WHAT TO PRODUCE → Only an exact repetition of every entry counts as the answer.
═══ INFORMATION SUPPLIED
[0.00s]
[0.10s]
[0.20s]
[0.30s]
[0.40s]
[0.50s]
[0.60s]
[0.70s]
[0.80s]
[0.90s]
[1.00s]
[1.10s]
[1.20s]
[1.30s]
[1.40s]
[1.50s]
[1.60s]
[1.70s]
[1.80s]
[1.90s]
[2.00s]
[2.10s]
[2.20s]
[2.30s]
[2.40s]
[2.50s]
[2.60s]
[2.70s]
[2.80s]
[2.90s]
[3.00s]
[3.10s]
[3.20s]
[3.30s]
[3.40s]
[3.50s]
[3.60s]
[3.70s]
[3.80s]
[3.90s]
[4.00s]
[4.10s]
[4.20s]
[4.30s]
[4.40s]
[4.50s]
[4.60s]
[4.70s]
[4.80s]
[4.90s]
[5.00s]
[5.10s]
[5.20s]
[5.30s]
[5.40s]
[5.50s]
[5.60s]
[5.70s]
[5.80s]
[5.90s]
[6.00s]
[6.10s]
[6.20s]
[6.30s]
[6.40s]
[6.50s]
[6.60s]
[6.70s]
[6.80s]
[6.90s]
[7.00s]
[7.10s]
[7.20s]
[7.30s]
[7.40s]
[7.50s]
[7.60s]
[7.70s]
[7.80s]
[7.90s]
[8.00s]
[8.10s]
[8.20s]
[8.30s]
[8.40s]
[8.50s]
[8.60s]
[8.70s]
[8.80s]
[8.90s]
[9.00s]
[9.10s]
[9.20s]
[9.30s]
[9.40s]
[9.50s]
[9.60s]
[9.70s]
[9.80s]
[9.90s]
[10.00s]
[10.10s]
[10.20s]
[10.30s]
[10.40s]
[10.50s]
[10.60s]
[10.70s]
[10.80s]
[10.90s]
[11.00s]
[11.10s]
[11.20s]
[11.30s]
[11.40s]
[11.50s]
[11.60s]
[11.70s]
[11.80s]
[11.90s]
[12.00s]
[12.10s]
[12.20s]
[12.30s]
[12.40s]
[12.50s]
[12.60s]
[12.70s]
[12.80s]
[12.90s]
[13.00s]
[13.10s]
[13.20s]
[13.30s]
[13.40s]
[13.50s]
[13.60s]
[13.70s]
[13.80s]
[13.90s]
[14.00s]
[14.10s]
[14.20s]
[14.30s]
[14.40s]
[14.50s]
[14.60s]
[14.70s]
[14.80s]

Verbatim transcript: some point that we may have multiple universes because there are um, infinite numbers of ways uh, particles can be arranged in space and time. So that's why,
══════
SOLVED EXERCISE →
[0.00s]
[0.10s]
[0.20s]
[0.30s]
[0.40s]
[0.50s]
[0.60s]
[0.70s]
[0.80s]
[0.90s]
[1.00s]
[1.10s]
[1.20s]
[1.30s]
[1.40s]
[1.50s]
[1.60s]
[1.70s]
[1.80s]
[1.90s]
[2.00s]
[2.10s]
[2.20s]
[2.30s]
[2.40s]
[2.50s]
[2.60s]
[2.70s]
[2.80s]
[2.90s]
[3.00s]
[3.10s]
[3.20s]
[3.30s]
[3.40s]
[3.50s]
[3.60s]
[3.70s]
[3.80s]
[3.90s]
[4.00s]
[4.10s]
[4.20s]
[4.30s]
[4.40s]
[4.50s]
[4.60s]
[4.70s]
[4.80s]
[4.90s]
[5.00s]
[5.10s]
[5.20s]
[5.30s]
[5.40s]
[5.50s]
[5.60s]
[5.70s]
[5.80s]
[5.90s]
[6.00s]
[6.10s]
[6.20s]
[6.30s]
[6.40s]
[6.50s]
[6.60s]
[6.70s]
[6.80s]
[6.90s]
[7.00s]
[7.10s]
[7.20s]
[7.30s]
[7.40s]
[7.50s]
[7.60s]
[7.70s]
[7.80s]
[7.90s]
[8.00s]
[8.10s]
[8.20s]
[8.30s]
[8.40s]
[8.50s]
[8.60s]
[8.70s]
[8.80s]
[8.90s]
[9.00s]
[9.10s]
[9.20s]
[9.30s]
[9.40s]
[9.50s]
[9.60s]
[9.70s]
[9.80s]
[9.90s]
[10.00s]
[10.10s]
[10.20s]
[10.30s]
[10.40s]
[10.50s]
[10.60s]
[10.70s]
[10.80s]
[10.90s]
[11.00s]
[11.10s]
[11.20s]
[11.30s]
[11.40s]
[11.50s]
[11.60s]
[11.70s]
[11.80s]
[11.90s]
[12.00s]
[12.10s]
[12.20s]
[12.30s]
[12.40s]
[12.50s]
[12.60s]
[12.70s]
[12.80s]
[12.90s]
[13.00s]
[13.10s]
[13.20s]
[13.30s]
[13.40s]
[13.50s]
[13.60s]
[13.70s]
[13.80s]
[13.90s]
[14.00s]
[14.10s]
[14.20s]
[14.30s]
[14.40s]
[14.50s]
[14.60s]
[14.70s]
[14.80s]

Verbatim transcript: some point that we may have multiple universes because there are um, infinite numbers of ways uh, particles can be arranged in space and time. So that's why,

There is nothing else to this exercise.